→ **Directions for this task**:
Would you please set down, word for word, the lines from the one with "[0:06.00-0:07.00]" through the final line of the data below, omitting any pictures?

→ **Collected data entries**:
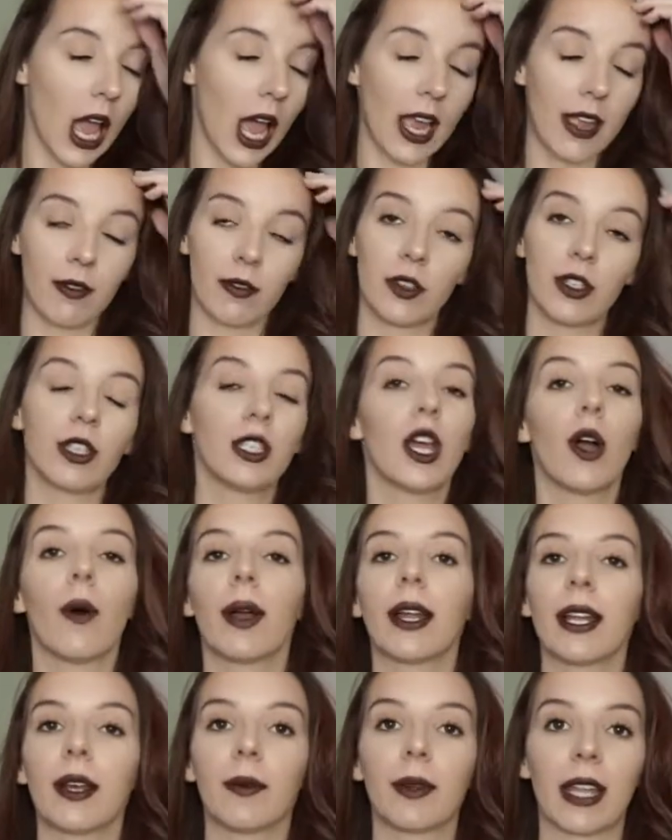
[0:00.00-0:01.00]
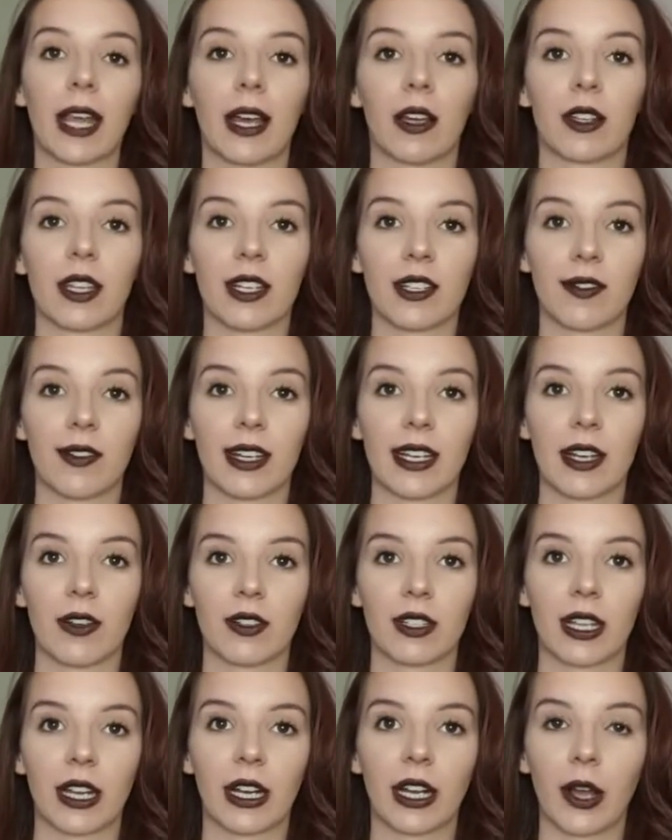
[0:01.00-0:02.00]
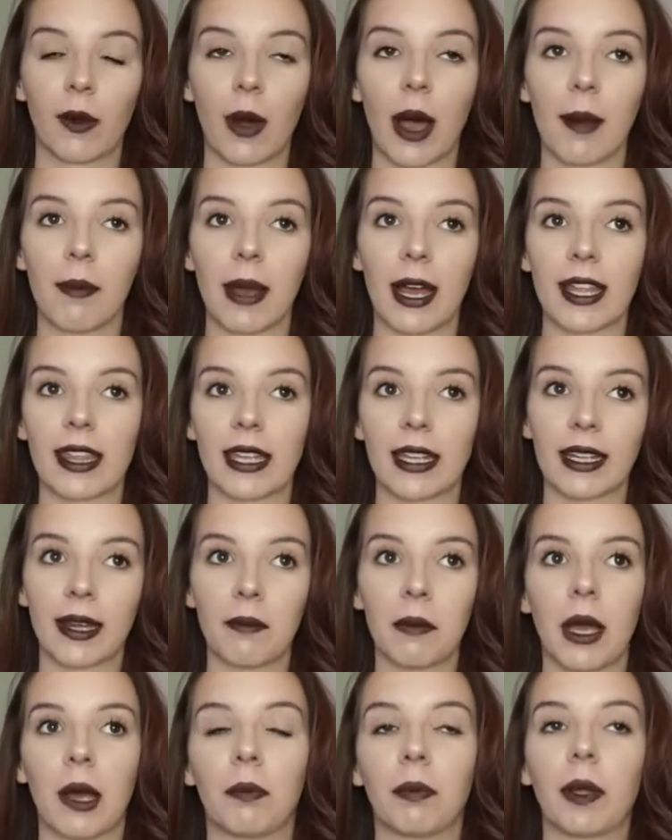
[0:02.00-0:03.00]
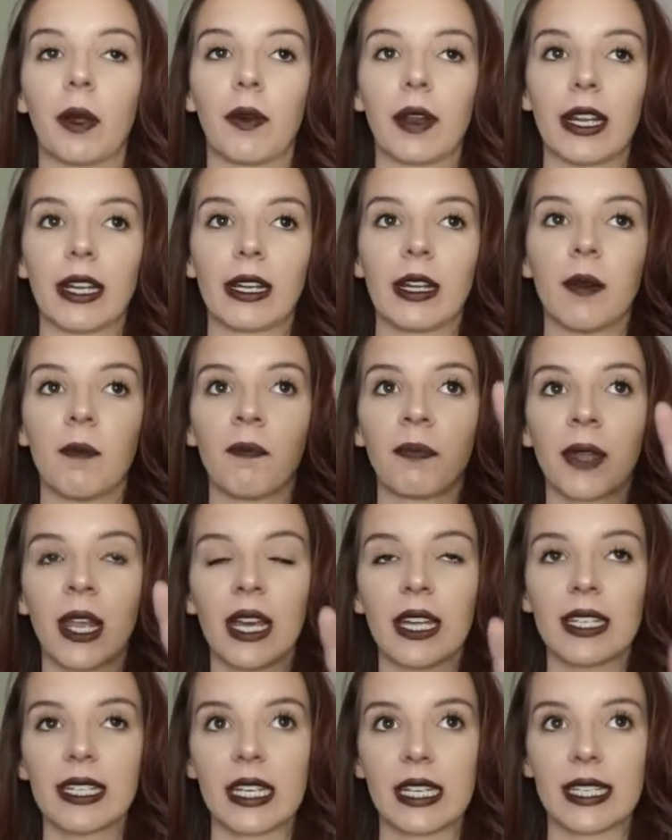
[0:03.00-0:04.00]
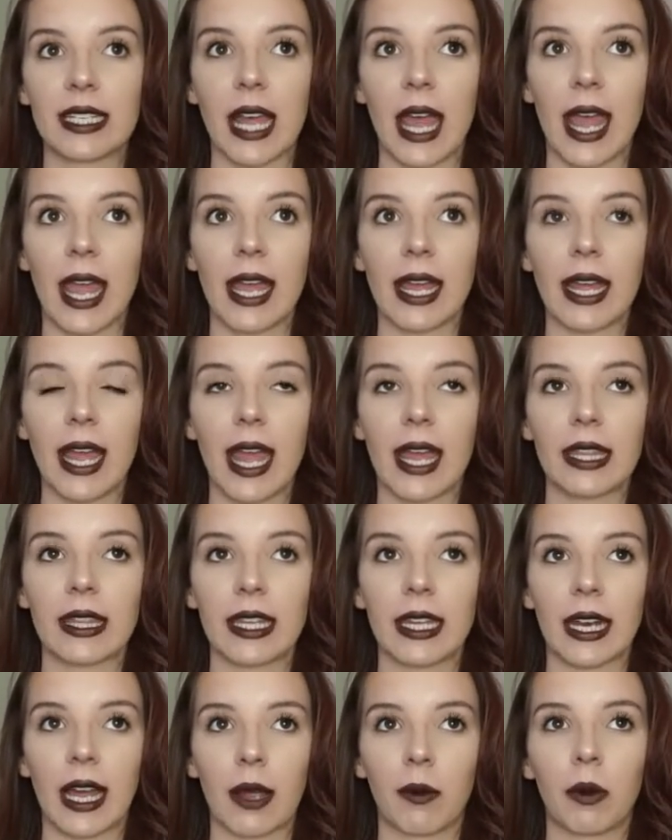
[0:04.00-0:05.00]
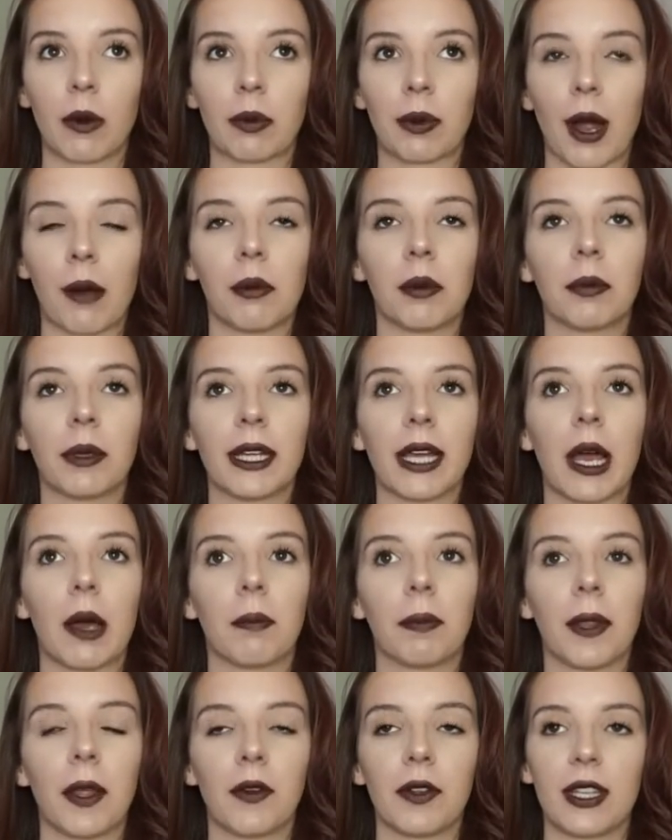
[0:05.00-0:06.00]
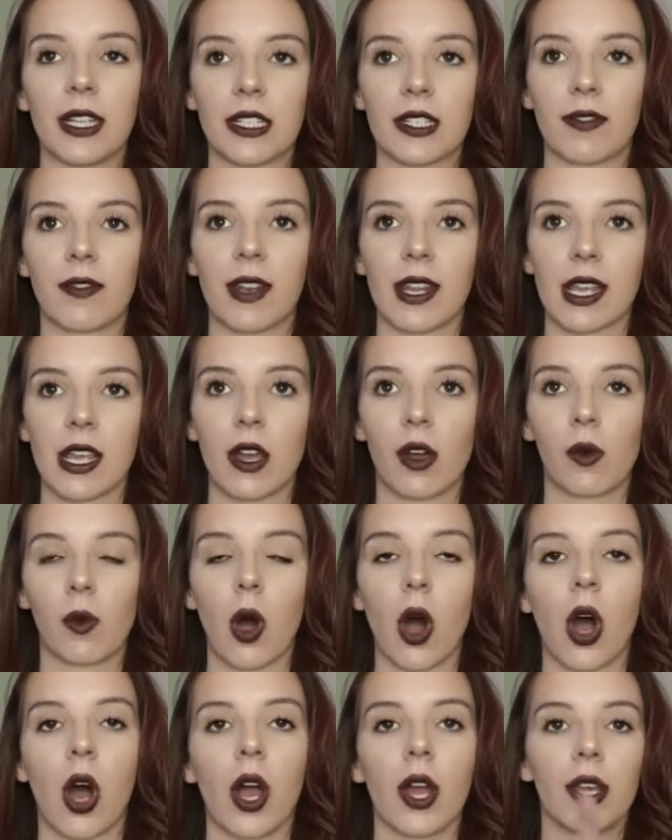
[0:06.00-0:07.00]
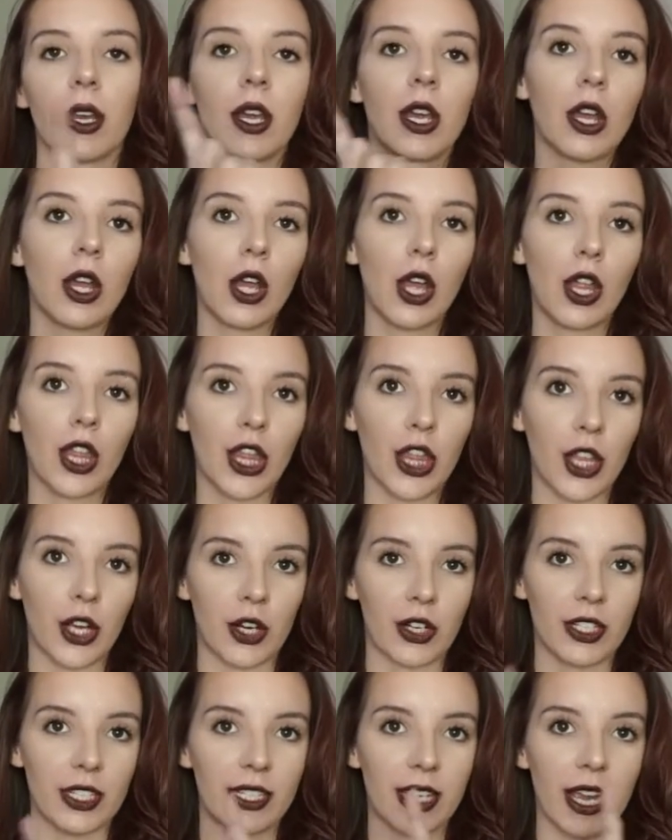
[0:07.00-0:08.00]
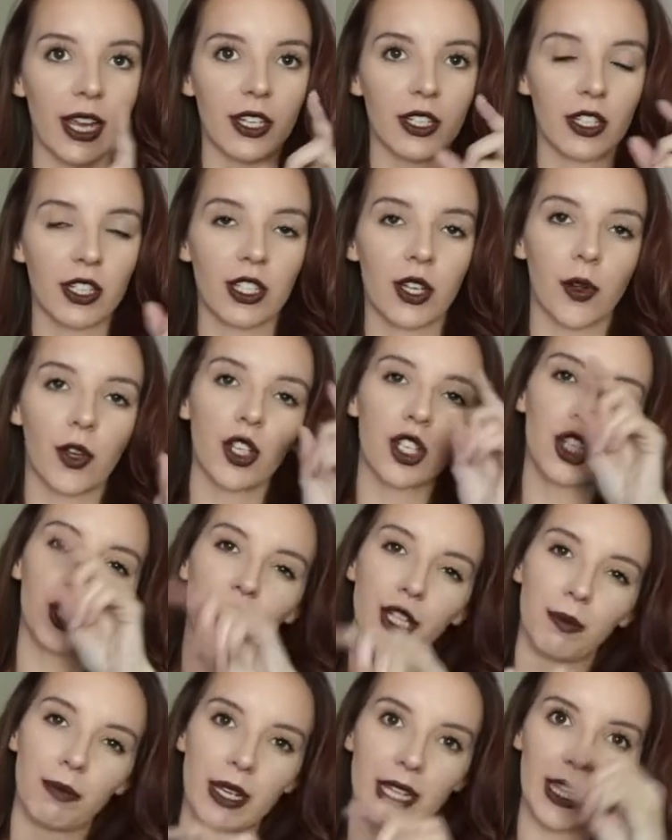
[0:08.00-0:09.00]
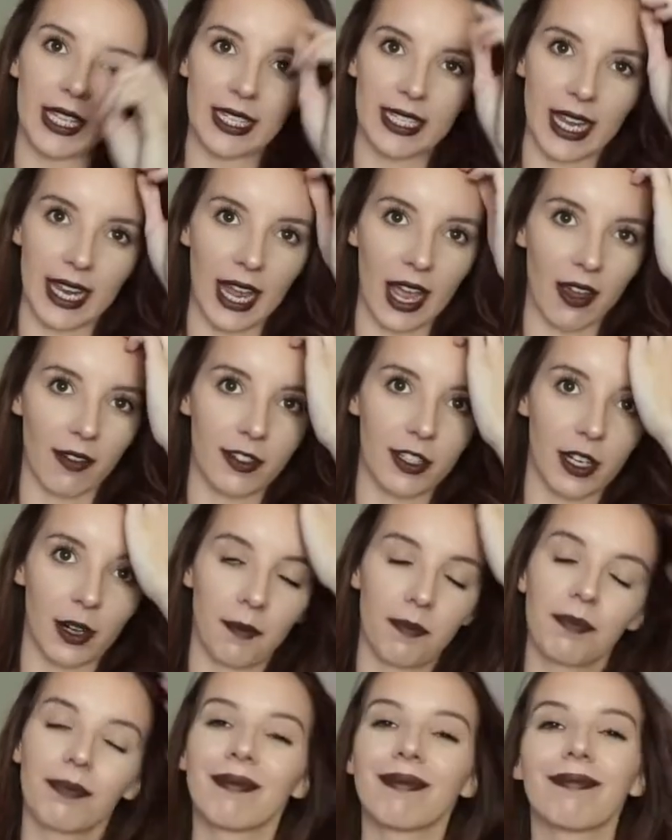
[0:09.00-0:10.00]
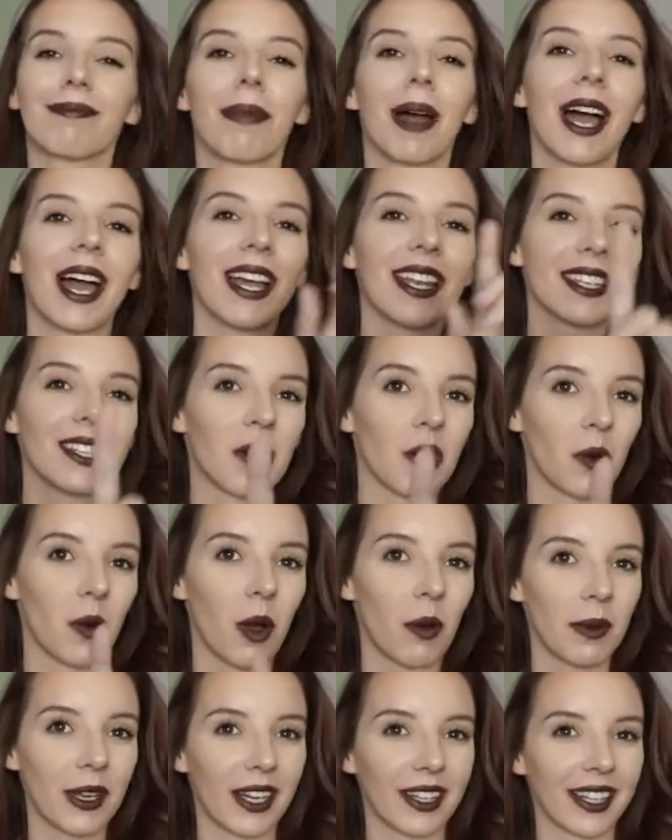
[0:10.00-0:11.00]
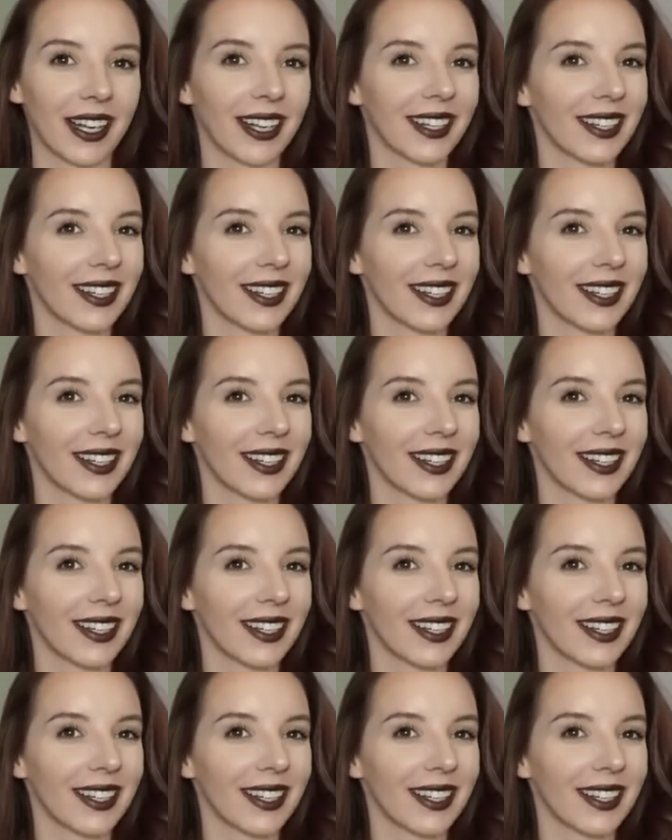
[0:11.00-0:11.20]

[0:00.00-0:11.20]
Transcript: I have no idea when the hell this video is gonna go up. I think I'm uploading today, and then I will probably upload this video on Thursday, so it should be the day after, but don't quote me on that.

→ **Exercise solution**:
[0:06.00-0:07.00]
[0:07.00-0:08.00]
[0:08.00-0:09.00]
[0:09.00-0:10.00]
[0:10.00-0:11.00]
[0:11.00-0:11.20]

[0:00.00-0:11.20]
Transcript: I have no idea when the hell this video is gonna go up. I think I'm uploading today, and then I will probably upload this video on Thursday, so it should be the day after, but don't quote me on that.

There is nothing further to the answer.